Nearly 30 years after it was originally brought to the table, it seems that the Environmental Protection Agency’s long awaited solvent-contaminated industrial wiper rule (a.k.a. “wiper rule”) is on its way to being completed once and for all. On June 25, the Office of Management and Budget (OMB) announced it had finished its review of the rule, completing the last substantive step in the regulatory process before the rule can be published in its final form.
The EPA had wrapped up work on its draft final rule and sent it to OMB for review in April 2012, leading stakeholders to believe it would be finalized by the end of last summer. Unfortunately, the rule stalled at OMB due to a backlog of similar pending regulatory reviews, leading EPA to predict in a recent semi-annual agenda that it would not be completed until October 2013. It is unclear what prompted OMB to conclude its work ahead of schedule, but recent media and Capitol Hill criticism of the delays in regulatory review process, as well as dogged appeals from groups like INDA, Association of the Nonwoven Fabrics Industry, likely served as a catalyst to move things forward.

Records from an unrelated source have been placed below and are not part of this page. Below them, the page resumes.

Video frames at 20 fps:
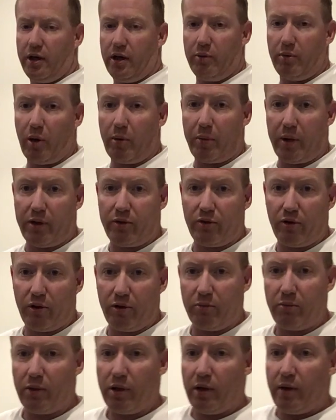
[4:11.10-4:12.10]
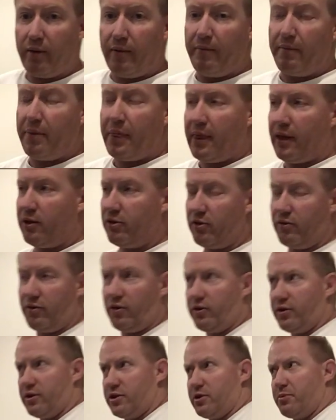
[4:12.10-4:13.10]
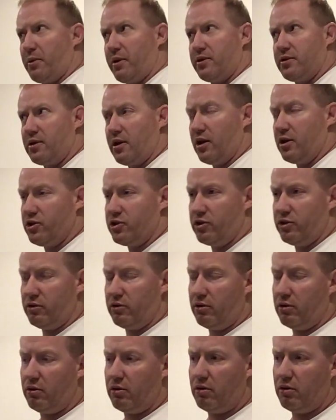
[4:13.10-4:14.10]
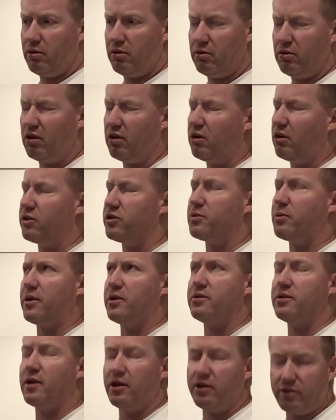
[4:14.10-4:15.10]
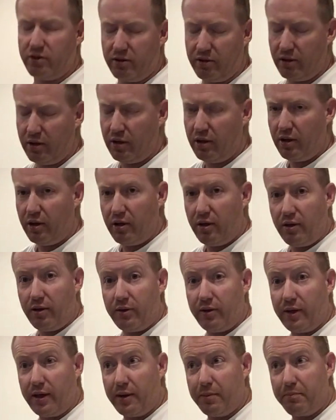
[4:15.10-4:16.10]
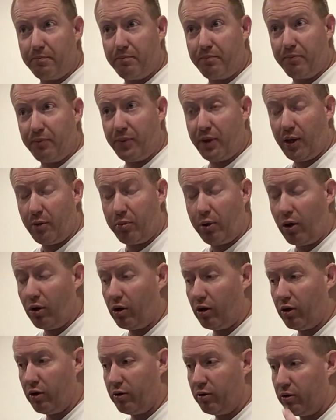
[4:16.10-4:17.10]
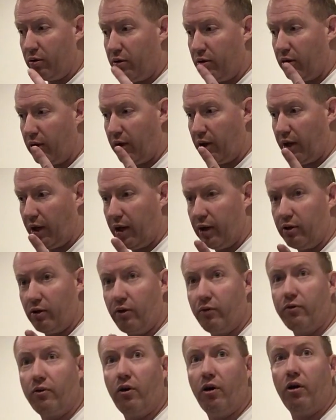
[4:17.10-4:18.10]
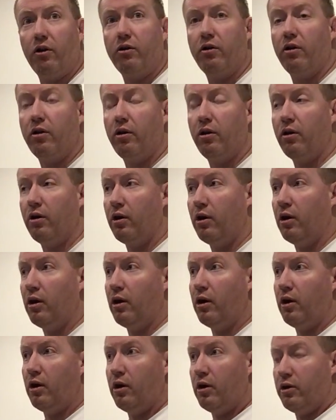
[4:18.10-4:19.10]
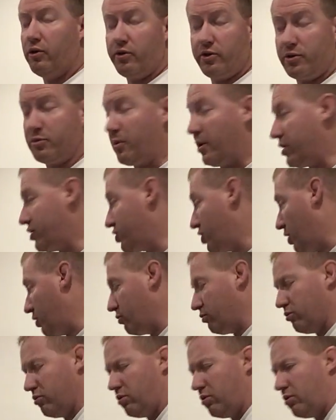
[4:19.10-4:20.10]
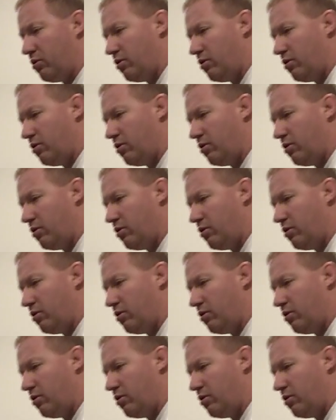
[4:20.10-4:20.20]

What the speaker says: in my bedroom. So I've got the space station, no, not the space station, the Apollo, and I've got the space shuttle.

Although concrete details will not be available until the rule is signed and released, it is expected the final rule will establish conditions under which single-use wipes used in industrial settings will be exempt from onerous hazardous waste regulations, and users exempt from the related onerous handling and disposal requirements. Meanwhile, laundered shop towels, which are currently only subject to a hodgepodge of much looser and often conflicting state regulations, will be brought into the federal regime, and provided conditions under which they may be exempt from the definition of solid waste. While the specific timeline is still unclear, if all goes as expected, INDA is hopeful that a final industrial wiper rule will be published by the end of the summer. Once it is, INDA will review the regulatory language and provide its members a summary of the key details.